To better characterize the inflammatory process in the patient's placenta, we also investigated the local expression of cytokines related to inflammation. Under this approach, we verified the expression of: TNF-α and IFN-γ, due to their well-known participation in a pro-inflammatory context; and VEGFR2 and RANTES/CCL5, since these markers are implicated with altered vascular permeability (Chen et al., 2008; Dalrymple and Mackow, 2012). TNF-α was detected in Hofbauer cells of decidua and chorionic villi (Figure 2N), while expression of IFN-γ was found mostly in macrophages of membrane and decidua (Figure 2Q). The expression of VEGFR2 was found also in macrophages throughout the placental membrane (Figure 2T). The chemokine RANTES/CCL5 was detected mainly in the endothelium and in Hofbauer cells located within the chorionic villi and decidua (Figure 2X). Cells expressing all these cytokines were found in the control tissue, but in smaller amounts (Figures 2M,P,S,V). The numbers of cells expressing all these considered markers were significantly increased in the Zika patient's placenta, when contrasted with the non-Zika control tissues (Figures 2O,R,U,Z).

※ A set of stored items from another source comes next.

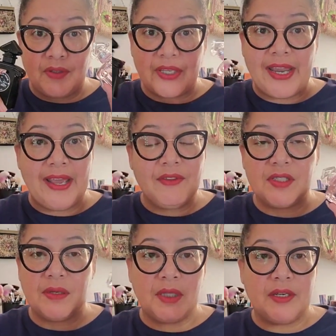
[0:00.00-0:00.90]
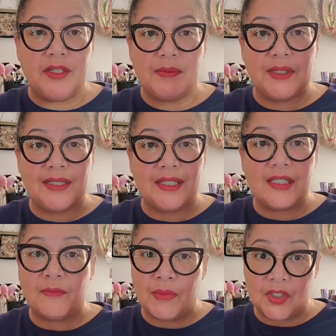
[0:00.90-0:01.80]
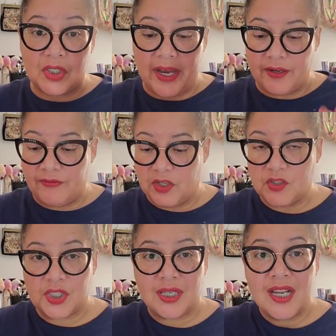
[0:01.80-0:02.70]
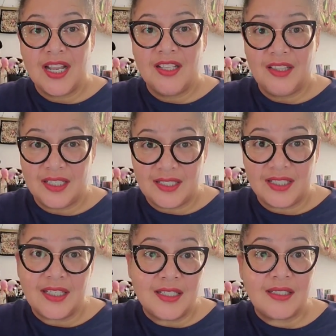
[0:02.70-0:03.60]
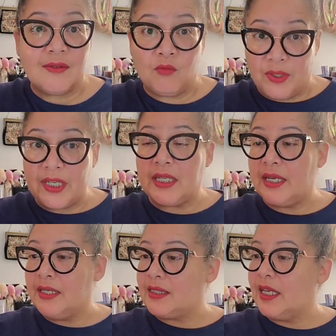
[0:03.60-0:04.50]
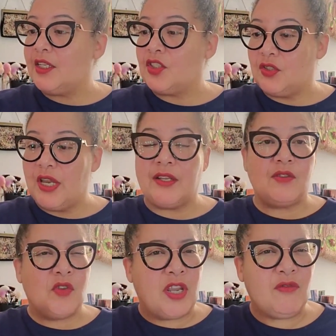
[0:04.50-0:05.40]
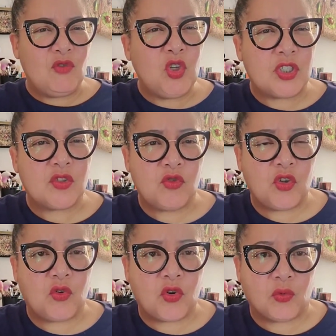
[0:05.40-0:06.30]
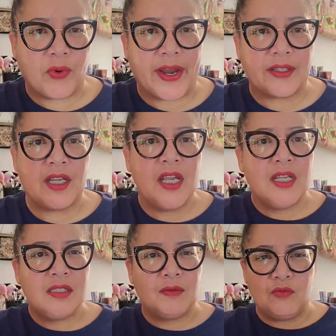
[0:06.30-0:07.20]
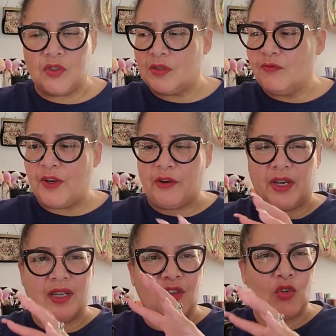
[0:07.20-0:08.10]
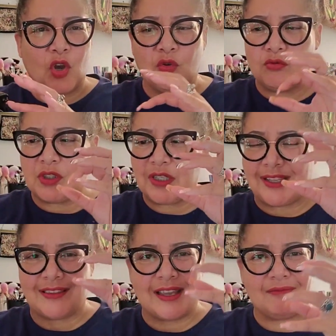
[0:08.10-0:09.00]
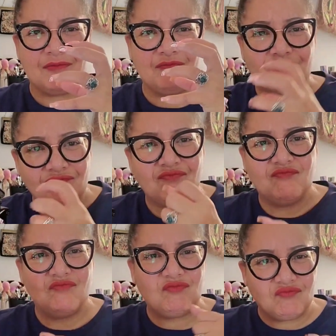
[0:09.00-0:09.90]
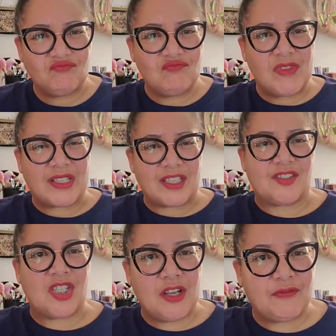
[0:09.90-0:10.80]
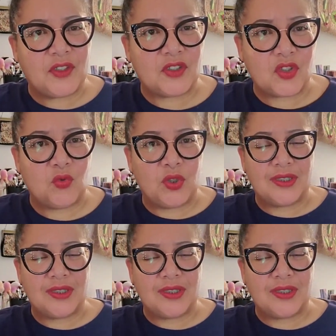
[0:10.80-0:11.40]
They have their similarities, but this is a much lighter version. This is what it is. It looks correct. It's very, you know, it's got that tough look to it.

Investigation of the fetal tissues

Histopathological alterations in fetal organs caused by ZIKV

The histopathological analysis of the brain tissues collected from the Zika patient's fetus revealed diffuse areas of edema, disorganization of the cerebral cortex layers, mainly in the layer of polymorphic cells and degenerate nerve fibers (Figure 3B). The analysis of the lung tissues revealed several damaged areas with disorganization of the bronchioles architecture associated with focal areas of hyaline membrane. Other alterations in the lungs included regions of septal thickening, increased cellularity, necrosis in the respiratory epithelium accompanied by cell detachments and the presence of mononuclear cell inflammatory infiltrates (Figure 3D). The skin from the affected fetus presented diffuse areas of edema associated with perivascular lymphocytic infiltrate in the dermis region (Figure 3F). In the kidneys, some areas of glomeruli ischemia were observed causing loss of the tubule architecture and its degeneration. This observation was associated with focal mononuclear cell infiltrates (Figure 3H). Liver fetal samples from the Zika patient exhibited severe parenchyma and circulatory disorganization. In this organ, the most prominent lesions were the cellular and matrix degenerations that were associated with increased numbers of Kupffer cells (Figure 3J). As expected, when considering the samples extracted from the control fetus, all the analyzed sites (brain, lungs, skin, kidneys and liver) presented regular structures (Figures 3A,C,E,G,I).

Figure 3.

Figure 3

Histopathological analysis of the fetal organs. (A–J) All tissues were stained with H. E. (A) Brain of a non-ZIKV case presenting normal aspect: cerebral cortex (CC) and neurons (Ne). (B) Brain of a ZIKV infected fetus, presenting areas of degenerated nerve fibers (DF). (C) Lung section of a control fetus showing normal bronchioles (BC). (D) Injuries in fetal lung infected by ZIKV: disorganized bronchioles (DBC) with loss of cylindrical appearance, focal areas of hyaline membrane (HM), diffuse mononuclear infiltrates (Inf) and peeled cells of respiratory epithelium (PC). (E) Skin dermis (DM) of a non-ZIKV case presenting normal aspect, epidermis (Epi), blood vessel (BV). (F) Skin dermis of a ZIKV infected fetus, with perivascular and mononuclear infiltrate (PInf and Inf) and areas of edema (E). (G) Kidney of a non-ZIKV case presenting normal aspect, with normal glomerulus (GR) and proximal contorted tubules (PCT). (H) Kidney sections showing injuries, including: disorganized renal glomerulus (GR), tubular disarrangement and inflammatory infiltrate (Inf). (I) Section of a control liver, with normal bile duct (BD) and portal vein (PV). (J) Liver of a ZIKV infected fetus, presenting dilatation of sinusoidal capillaries (SC), hepatic parenchymal disorganization and Kupffer cells (KC).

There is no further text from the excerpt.